Nearly one in three people worldwide is affected by a neurological disorder, according to the World Health Organization. That makes it the leading cause of illness.

Among the researchers working to address this global health challenge is recent Georgia Tech School of Electrical and Computer Engineering (ECE) Ph.D. graduate Arindam Mandal, whose innovations in neural interface technology are helping to overcome key engineering challenges in therapeutic brain systems.

The researcher, who is currently a mixed-signal design engineer at Nvidia, was recently honored with the Best Student Paper Award at the 2025 IEEE Custom Integrated Circuits Conference (CICC). His work is closely tied to advances in neuromodulation, a technique that uses implanted devices or other methods to alter or reset the activity of the nervous system, and has shown promise as a treatment option. 

In particular, closed-loop neuromodulation, which stimulates brain tissue in real-time as a direct response to detected neural activity, has been of interest to researchers.

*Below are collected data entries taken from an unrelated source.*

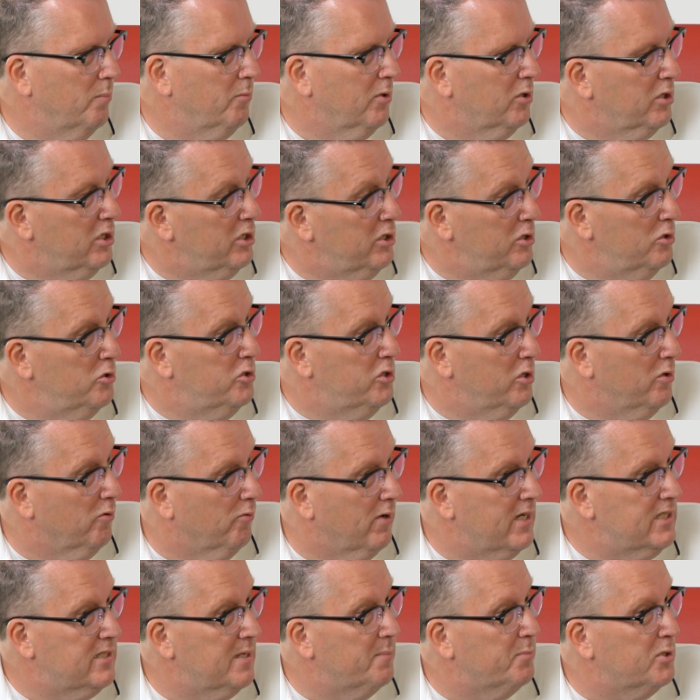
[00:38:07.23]
I'm going to use you to
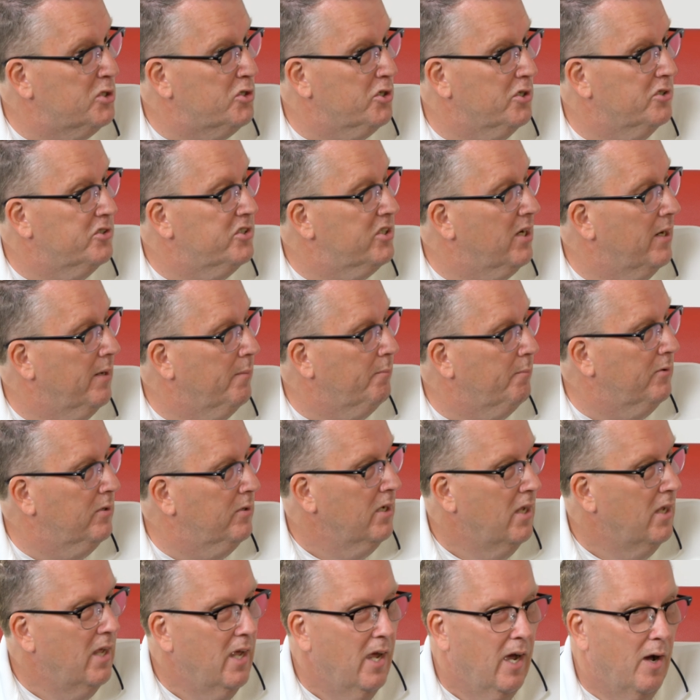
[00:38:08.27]
raise up a church, and I'm,
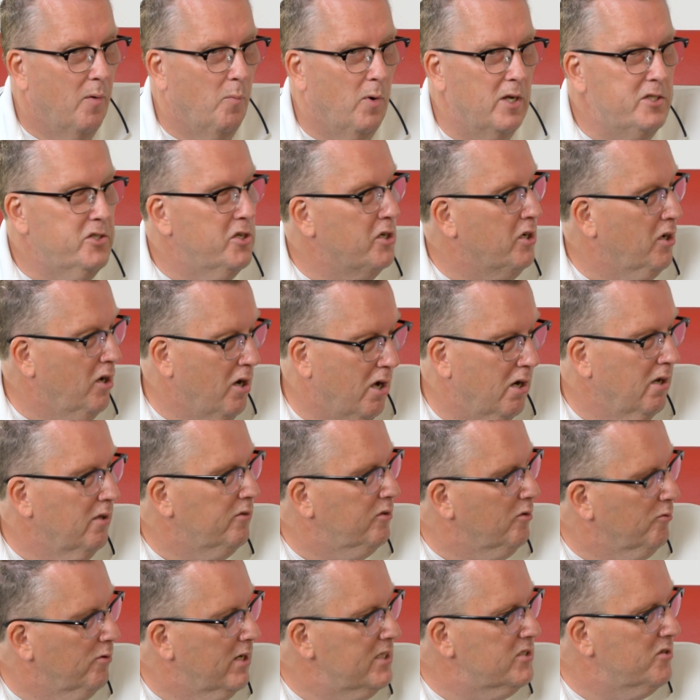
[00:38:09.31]
I want you to call
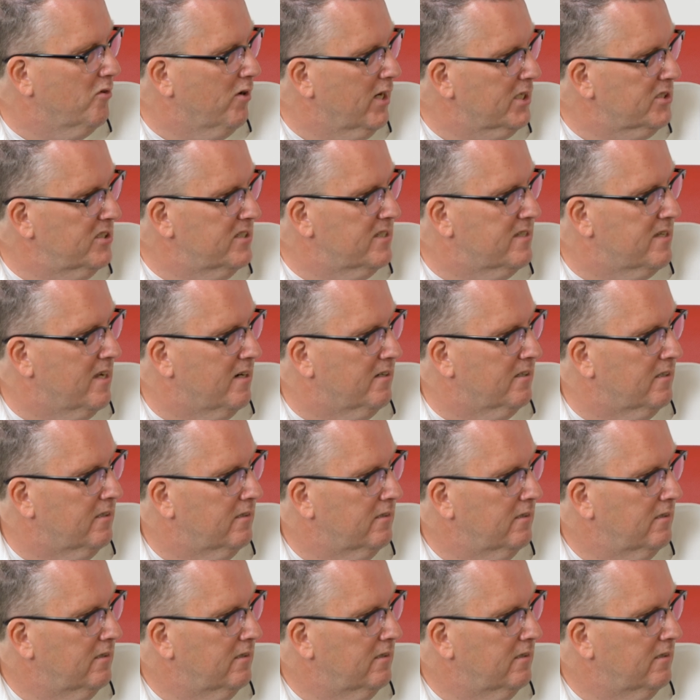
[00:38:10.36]
it the Resurrection Center."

Developing these systems, however, has run into some significant engineering challenges.

Recording brain activity with the necessary detail and accuracy over large areas requires neural sensing electronics that are both ultra-compact and energy efficient. On top of that, the task becomes even more difficult when the reciprocal brain tissue stimulation is applied simultaneously. 

“The process can produce large artifact signals, which misrepresent or distort a recorded signal, potentially obscuring the information being collected,” Mandal said, who performed the research in Associate Professor Visvesh Sathe’s Processing Systems Lab. "This can overwhelm the whole system if not handled effectively.”

At CCIC, he presented a highly scalable neural recording integrated circuit (IC) architecture that recovers from artifact signal distortion in just 8.8 microseconds – the fastest recovery time reported to date. It accomplishes this while maintaining a high signal-to-noise ratio of 85.4 decibels.

The architecture features an analog front-end designed to work well with advanced complementary metal-oxide-semiconductor (CMOS) processes, which are optimized for digital logic by employing digital-friendly analog signal processing techniques. The chip also includes a self-calibration feature that improves the accuracy of the recorded data.

According to Mandal, the technology could have a lasting impact on patients suffering from Parkinson’s disease, epilepsy, and essential tremors, among other disorders, potentially paving the way for more responsive and effective treatments.

“This advance marks a significant step toward next-generation, large-scale closed-loop neuromodulation systems, bringing real-time, high-precision therapeutic brain interfaces closer to reality,” he said.